**GOAL OF THE EXERCISE**
Beginning with the first line, return the material verbatim and without pictures.

**DATA IN THIS EXERCISE**
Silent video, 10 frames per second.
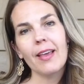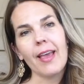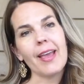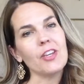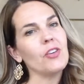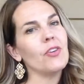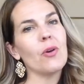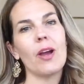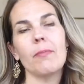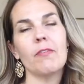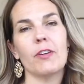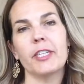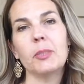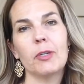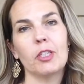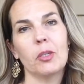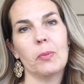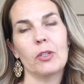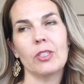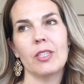And I'm a very spiritual
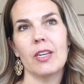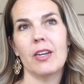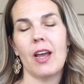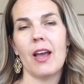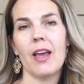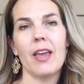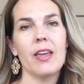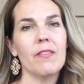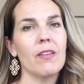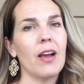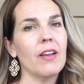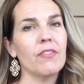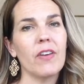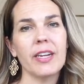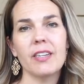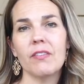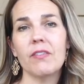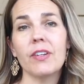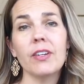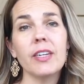person. I find it
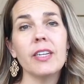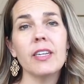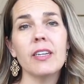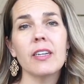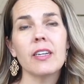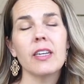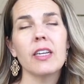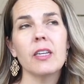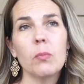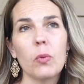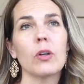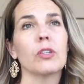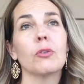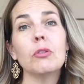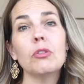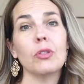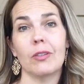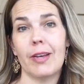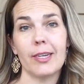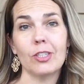very important,
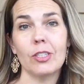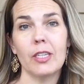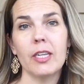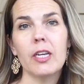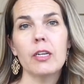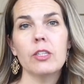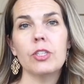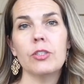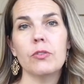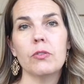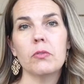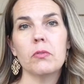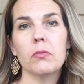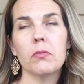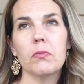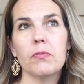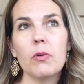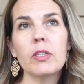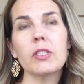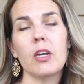crucial actually, to
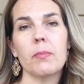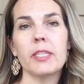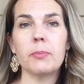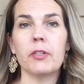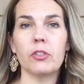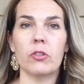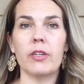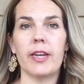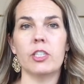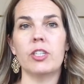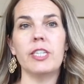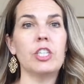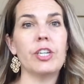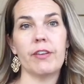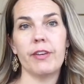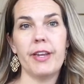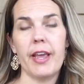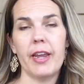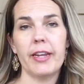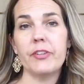focus on my spiritual connection each and every
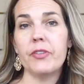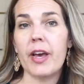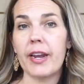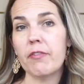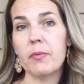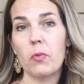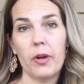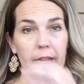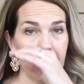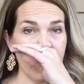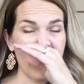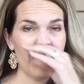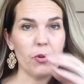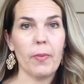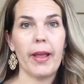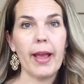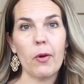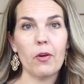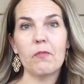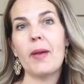day. And I do that every morning through my
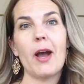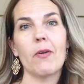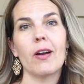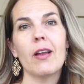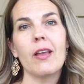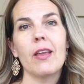hour of power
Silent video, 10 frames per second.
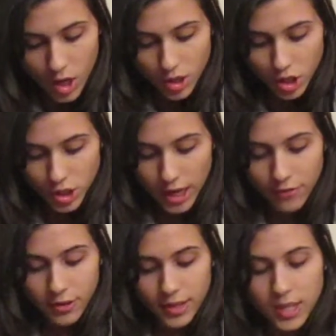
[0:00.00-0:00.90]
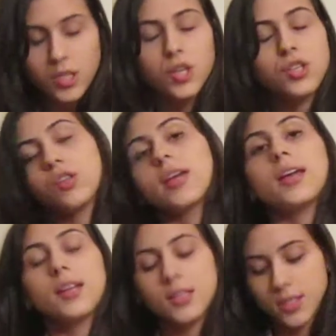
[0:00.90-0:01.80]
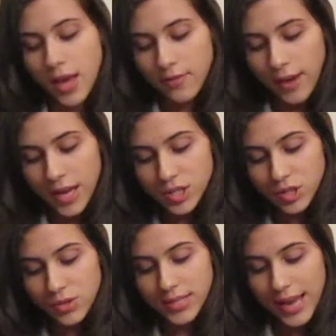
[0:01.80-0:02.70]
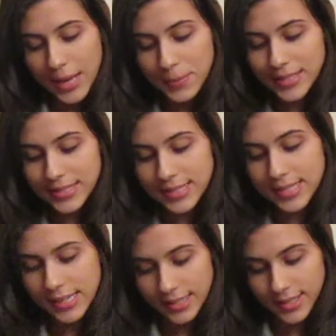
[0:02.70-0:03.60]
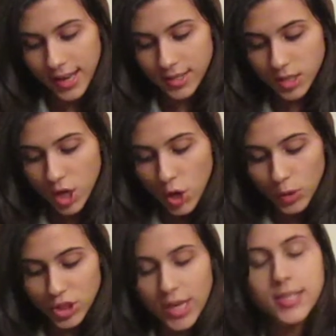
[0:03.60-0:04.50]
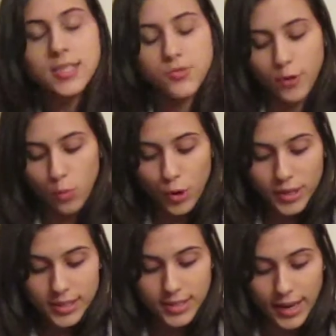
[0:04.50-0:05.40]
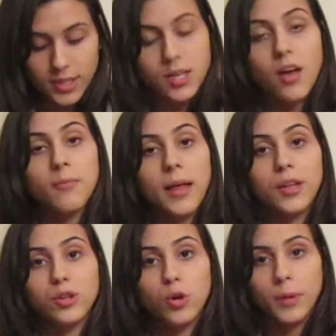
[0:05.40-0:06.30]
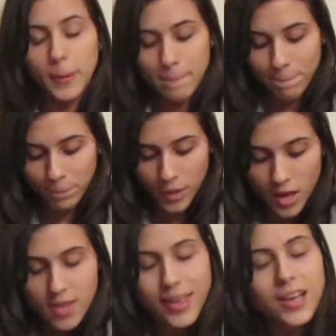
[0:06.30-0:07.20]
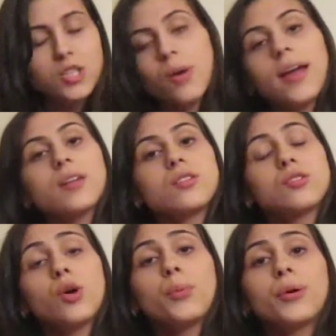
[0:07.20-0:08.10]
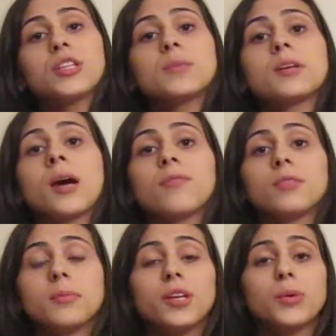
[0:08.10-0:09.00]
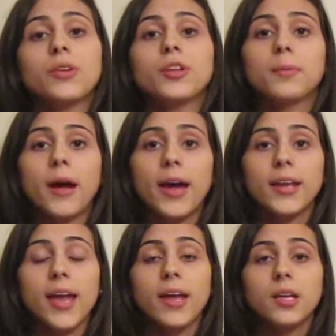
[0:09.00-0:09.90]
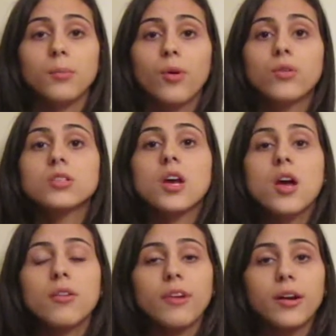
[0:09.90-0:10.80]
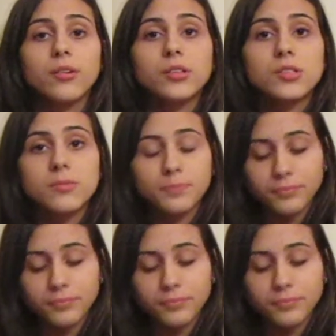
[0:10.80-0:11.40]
To check for this, it is advised to use the ABCDE test, which tests for warning signs of melanoma. That is why it is so important to become familiar with your body, any moles, freckles,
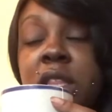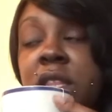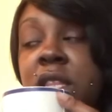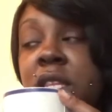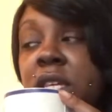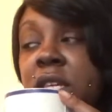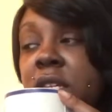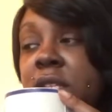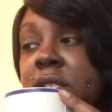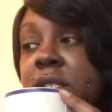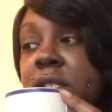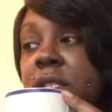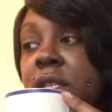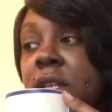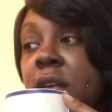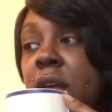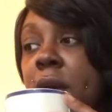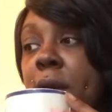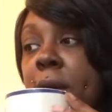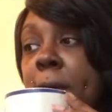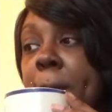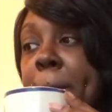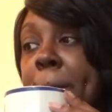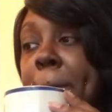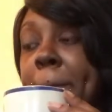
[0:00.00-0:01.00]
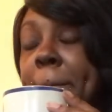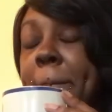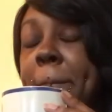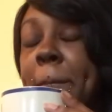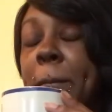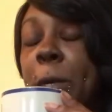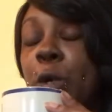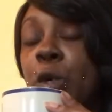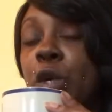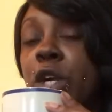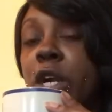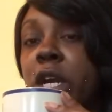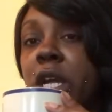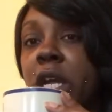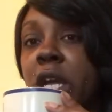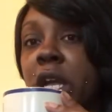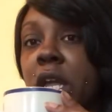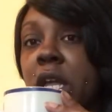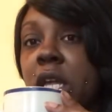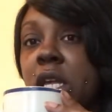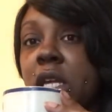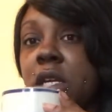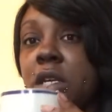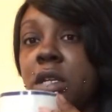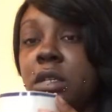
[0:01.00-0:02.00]
this
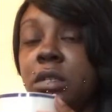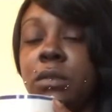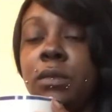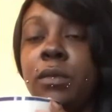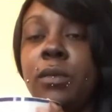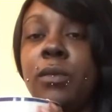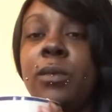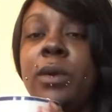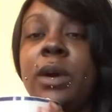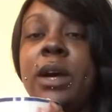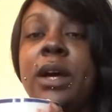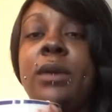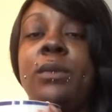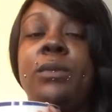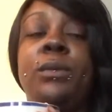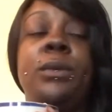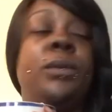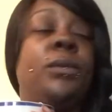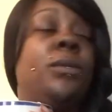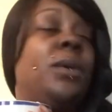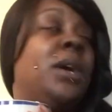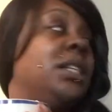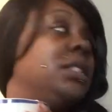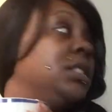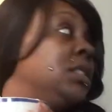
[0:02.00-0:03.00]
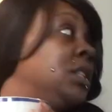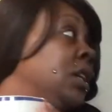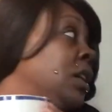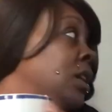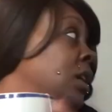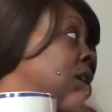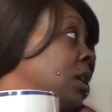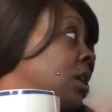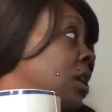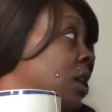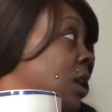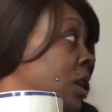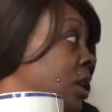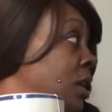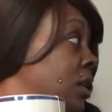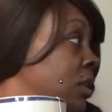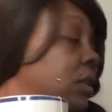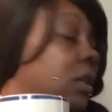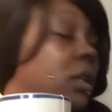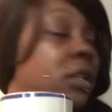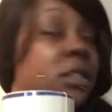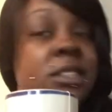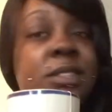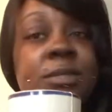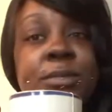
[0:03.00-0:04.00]
morning while we're watching
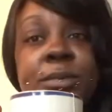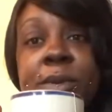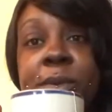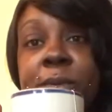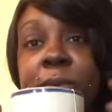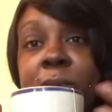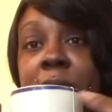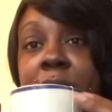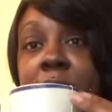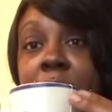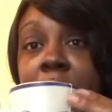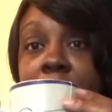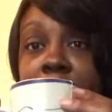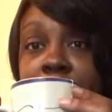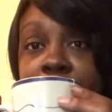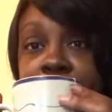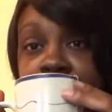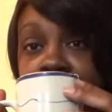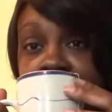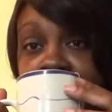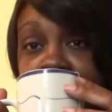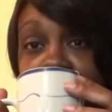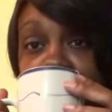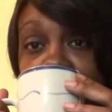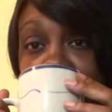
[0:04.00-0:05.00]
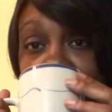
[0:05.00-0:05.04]
nursery rhymes.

**WRITTEN ANSWER**
Silent video, 10 frames per second.
And I'm a very spiritual
person. I find it
very important,
crucial actually, to
focus on my spiritual connection each and every
day. And I do that every morning through my
hour of power
Silent video, 10 frames per second.
[0:00.00-0:00.90]
[0:00.90-0:01.80]
[0:01.80-0:02.70]
[0:02.70-0:03.60]
[0:03.60-0:04.50]
[0:04.50-0:05.40]
[0:05.40-0:06.30]
[0:06.30-0:07.20]
[0:07.20-0:08.10]
[0:08.10-0:09.00]
[0:09.00-0:09.90]
[0:09.90-0:10.80]
[0:10.80-0:11.40]
To check for this, it is advised to use the ABCDE test, which tests for warning signs of melanoma. That is why it is so important to become familiar with your body, any moles, freckles,
[0:00.00-0:01.00]
[0:01.00-0:02.00]
this
[0:02.00-0:03.00]
[0:03.00-0:04.00]
morning while we're watching
[0:04.00-0:05.00]
[0:05.00-0:05.04]
nursery rhymes.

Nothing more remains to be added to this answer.